Brian’s parents gave his back to her. They couldn’t even honor their son’s wish that he wanted to be married before he died and let him have that little bit in his burial on his hand.
“I think it’s a wonderful thing you did for your friend at the end,” he said. “I’m not sure many would have done that.”
“I know many wouldn’t. I felt bad I never told my friends or anyone that we married. His obituary didn’t even list me as his wife.”
“Do you know why?”
“I think both our parents agreed it was best not to. My mother said she’d asked if it was going to be listed and his parents had said no. That they didn’t believe it was a real marriage either. It was,” she said. “We had had sex after. Just once. You know, so Brian felt he was really married. I mean we’d done it before and I loved him.”
“You thought it would make him happy. You were trying to give him something at the end,” he said.
“Yeah. I was afraid many would judge me for that. Another reason why I never said anything. But we were married and all. It was a real marriage regardless of what anyone else thought.”
“Those were your decisions,” he said. “I’m not judging at all.”
“Thanks for that,” she said. “So there you go. I think I’ve spent years trying to find a person like Brian. One that was just like me in terms of fun and laughter. Then I realized there was a reason we were better off as friends.”
“You wanted to see if what you had with Brian would have lasted if he were still alive,” he said.

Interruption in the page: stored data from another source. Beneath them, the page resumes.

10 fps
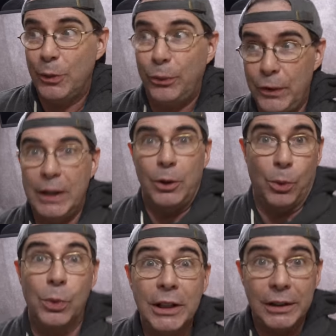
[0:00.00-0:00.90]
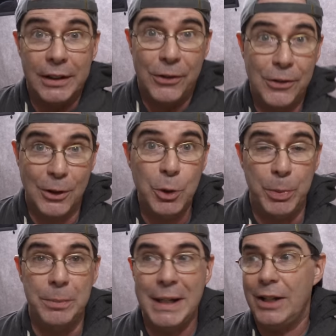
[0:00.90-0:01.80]
you feel really
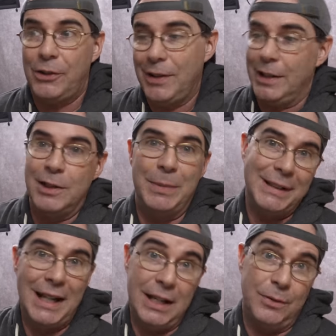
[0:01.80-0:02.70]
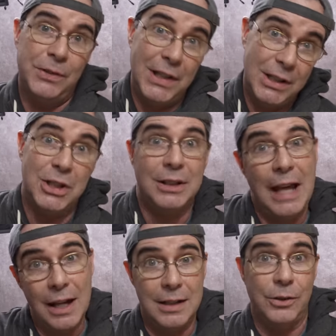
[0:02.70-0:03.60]
stupid because, you know, you've been kind of teaching
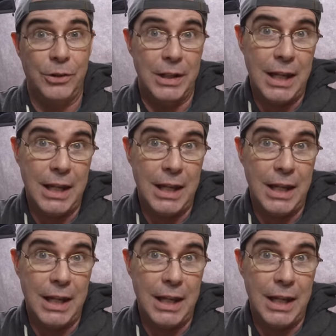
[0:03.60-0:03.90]
how to use the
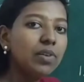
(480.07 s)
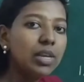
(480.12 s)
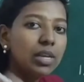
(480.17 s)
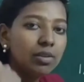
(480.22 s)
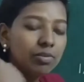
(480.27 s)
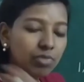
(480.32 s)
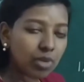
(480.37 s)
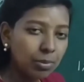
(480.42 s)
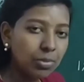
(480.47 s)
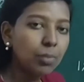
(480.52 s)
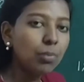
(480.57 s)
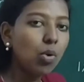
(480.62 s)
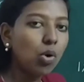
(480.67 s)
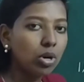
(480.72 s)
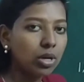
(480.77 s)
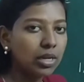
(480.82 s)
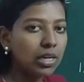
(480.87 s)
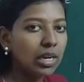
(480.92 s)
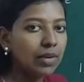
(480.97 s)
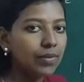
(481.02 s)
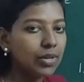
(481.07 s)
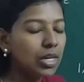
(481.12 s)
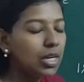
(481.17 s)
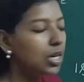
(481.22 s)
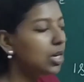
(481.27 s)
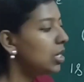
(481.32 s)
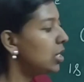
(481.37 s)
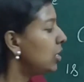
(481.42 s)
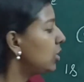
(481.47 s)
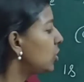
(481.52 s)
fill from the bonding level.
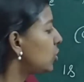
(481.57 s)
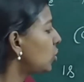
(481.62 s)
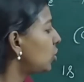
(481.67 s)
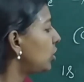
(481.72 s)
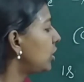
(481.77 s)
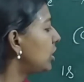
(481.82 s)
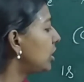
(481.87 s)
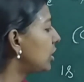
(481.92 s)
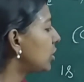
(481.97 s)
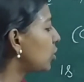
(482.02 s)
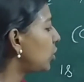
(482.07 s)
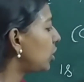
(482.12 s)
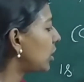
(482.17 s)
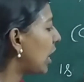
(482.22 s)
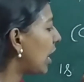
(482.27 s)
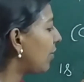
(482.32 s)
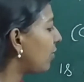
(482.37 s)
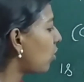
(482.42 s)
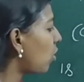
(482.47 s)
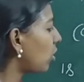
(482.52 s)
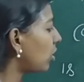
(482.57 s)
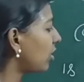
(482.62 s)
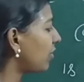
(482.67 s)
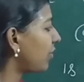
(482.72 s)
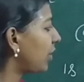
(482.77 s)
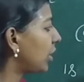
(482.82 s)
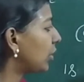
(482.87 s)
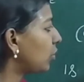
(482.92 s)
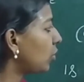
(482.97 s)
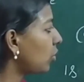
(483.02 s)
So this is going to have lot
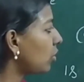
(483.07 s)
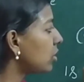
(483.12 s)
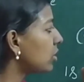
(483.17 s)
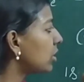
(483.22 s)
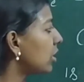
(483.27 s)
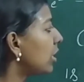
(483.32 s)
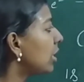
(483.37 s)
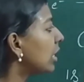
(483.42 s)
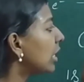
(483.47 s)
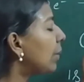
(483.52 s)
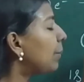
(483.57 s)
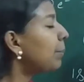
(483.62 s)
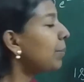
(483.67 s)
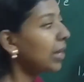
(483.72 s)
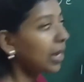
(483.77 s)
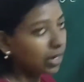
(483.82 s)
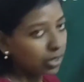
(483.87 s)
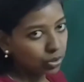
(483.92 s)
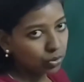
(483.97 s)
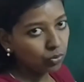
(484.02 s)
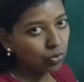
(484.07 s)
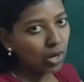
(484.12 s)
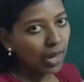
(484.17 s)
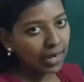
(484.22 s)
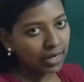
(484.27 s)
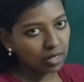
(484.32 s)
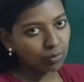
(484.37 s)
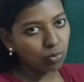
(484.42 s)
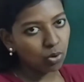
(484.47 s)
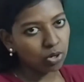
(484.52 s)
of electrons compared to
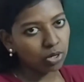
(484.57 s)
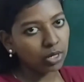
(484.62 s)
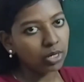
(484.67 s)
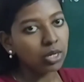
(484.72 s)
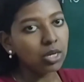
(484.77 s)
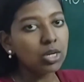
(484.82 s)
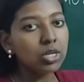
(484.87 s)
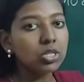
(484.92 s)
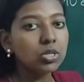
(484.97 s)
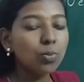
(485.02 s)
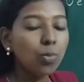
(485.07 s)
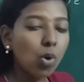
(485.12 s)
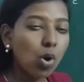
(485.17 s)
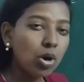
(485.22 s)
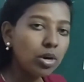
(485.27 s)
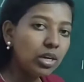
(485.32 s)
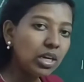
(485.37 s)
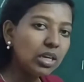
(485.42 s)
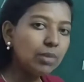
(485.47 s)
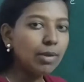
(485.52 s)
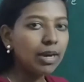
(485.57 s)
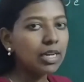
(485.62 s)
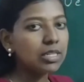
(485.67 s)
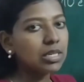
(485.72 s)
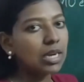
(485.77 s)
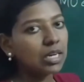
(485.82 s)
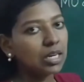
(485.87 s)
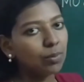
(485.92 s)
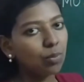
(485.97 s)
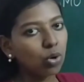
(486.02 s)
anti-bonding. So bonding minus
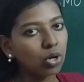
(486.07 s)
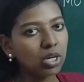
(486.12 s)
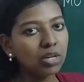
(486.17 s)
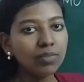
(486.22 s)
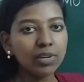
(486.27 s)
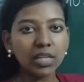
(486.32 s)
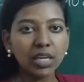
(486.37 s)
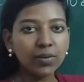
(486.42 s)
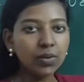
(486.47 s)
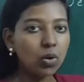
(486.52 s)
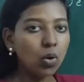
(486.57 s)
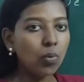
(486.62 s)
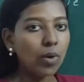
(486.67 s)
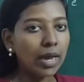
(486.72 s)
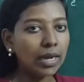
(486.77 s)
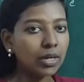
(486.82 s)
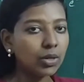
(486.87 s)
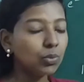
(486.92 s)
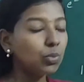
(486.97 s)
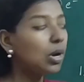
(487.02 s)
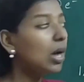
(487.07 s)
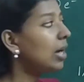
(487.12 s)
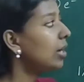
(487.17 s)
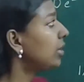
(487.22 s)
anti-bonding will give you a value.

“You’re pretty smart,” she said. “I can’t and won’t think of what ifs because it does no good. I don’t regret one minute of my marriage to him.”
“You grew up fast. You witnessed a lot that many don’t. You might have lost some of your light and yet I don’t think you did.”
She got up for a tissue and blew her nose. “No. He wouldn’t want that of me. My life went on. I went back to college the next semester, and those that even knew I was gone, I just told them there was a family emergency I had to deal with. It wasn’t a lie.”
“Then life went on,” he said.
“It did. I still visit Brian in the cemetery. I leave him flowers all the time. I’ve seen his parents there before and don’t approach. They don’t have anything nice to say to me.”
“Even after all this time?”
“No,” she said. “It’s fine.”
No reason to say more or why. “Your secret is safe with me.”
“Thanks. Just like I won’t say anything about what you told me in regards to Ty and Electra. Pretty deep first date. Now I need to get my happy back on and my wine is all gone.”
“What else do you think you can do to get happy?” he asked.
She shifted over closer to him. “How about a kiss if you’re still interested? Or am I a nutcase and you want to run for the door?”
“Not running for the door,” he said, dipping his head down and laying his lips to hers.
She thought it was going to start out soft. When it didn’t, she expected hard.
Didn’t get that either.
Instead she got the perfect amount of panty-wetting tongue action that made her want to crawl in his lap, spread her legs wide, and remove their barriers of clothing.
She wouldn’t do that though.
But she did accept a good thirty minutes of them kissing on the couch and felt happier than she’d been in her life.
When he was walking out the door, he said he had a great time and he’d be in touch.
As for first dates, it might not have gone as planned, but she didn’t think she’d change a thing about it.